The Nef protein of HIV-1 downregulates the cell surface co-receptor CD4 by hijacking the clathrin adaptor complex AP-2. The structural basis for the hijacking of AP-2 by Nef is revealed by a 2.9 Å crystal structure of Nef bound to the α and σ2 subunits of AP-2. Nef binds to AP-2 via its central loop (residues 149–179) and its core. The determinants for Nef binding include residues that directly contact AP-2 and others that stabilize the binding-competent conformation of the central loop. Residues involved in both direct and indirect interactions are required for the binding of Nef to AP-2 and for downregulation of CD4. These results lead to a model for the docking of the full AP-2 tetramer to membranes as bound to Nef, such that the cytosolic tail of CD4 is situated to interact with its binding site on Nef.
Infection by a pathogen, such as a bacterium or virus, activates both the innate immune response—which is immediate but not specific to the pathogen—and the adaptive immune response, which is stronger and specific to the pathogen. White blood cells called CD4+ T helper cells play an important role in the early stages of the adaptive immune response by helping to activate and regulate other white blood cells that go on to eradicate the pathogen.
HIV-1 is a retrovirus that infects immune cells that have the CD4 receptor on their surface, including CD4+ T helper cells. As the number of worker CD4+ T helper cells falls, the adaptive immune response gradually weakens, and the HIV-1 infected individual becomes increasingly susceptible to infection and disease. An individual is said to develop AIDS when either their CD4+ T helper cell count falls below 200 cells per microliter or they begin to experience specific diseases associated with the HIV-1 infection.
In an effort to prevent and treat AIDS, researchers have worked to understand the HIV-1 genome and have developed medicines that target the enzymatic activity of viral proteins involved in viral replication. When used in combination, these drugs have helped to reduce transmission of HIV-1, and also to reduce deaths from the disease. However, worries about side effects and drug resistance mean that there is a need to develop new drugs.
The HIV-1 genome codes for a number of accessory proteins, including a protein known as Nef that attacks the CD4+ T helper cells, removing the CD4 protein that gives the cells their name. This reduces the ability of the T cells to activate the immune system and allows the virus to spread. Nef acts by forming a complex with a protein called AP-2 in the T cells, and this complex then interacts with the CD4 proteins, causing them to be internalized and then destroyed inside the cells.
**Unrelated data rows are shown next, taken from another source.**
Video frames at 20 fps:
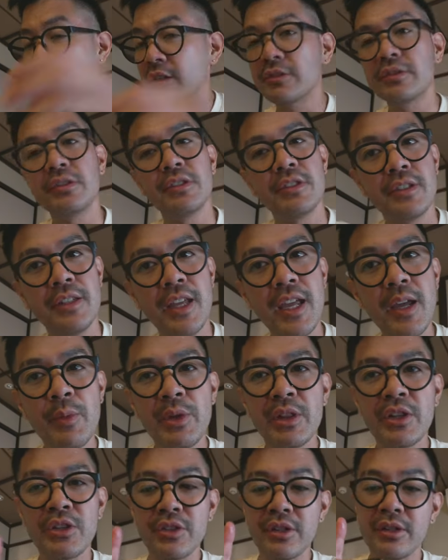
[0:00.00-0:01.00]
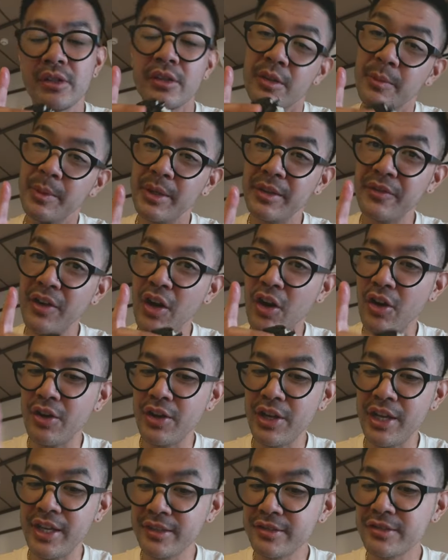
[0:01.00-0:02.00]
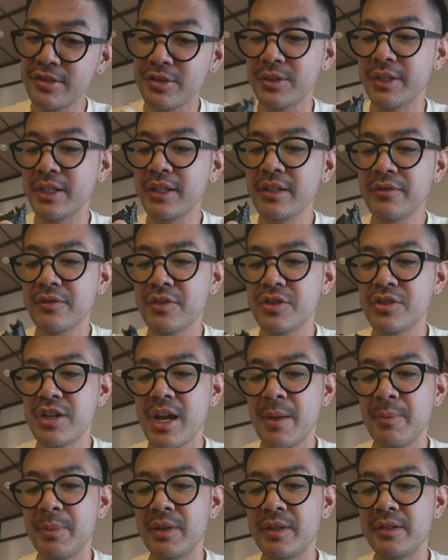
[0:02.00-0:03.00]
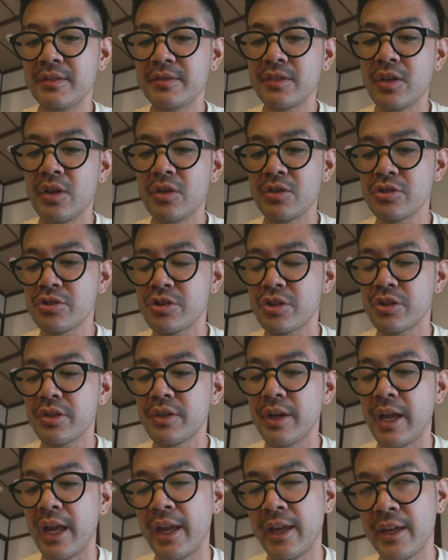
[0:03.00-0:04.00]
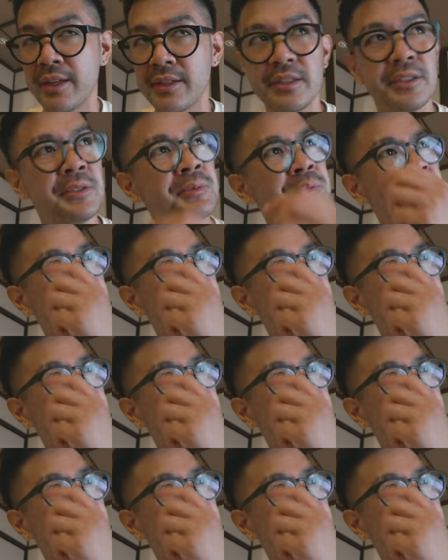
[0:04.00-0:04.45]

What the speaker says: So today we learned a little bit of history for Japanese culture, and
Ren et al. have now worked out the structure of the Nef:AP-2 complex at the molecular level and identified the amino acid residues within the Nef protein that interact with the AP-2 protein. This allowed Ren et al. to propose a detailed model of the interaction between the complex and the CD4 protein, and how this leads to the protein being destroyed. This information could be used to develop drugs that work by blocking the amino residues on AP-2 that bind to Nef. Moreover, since these sites are not susceptible to rapid mutations, such drugs are less likely to encounter the problem of drug resistance.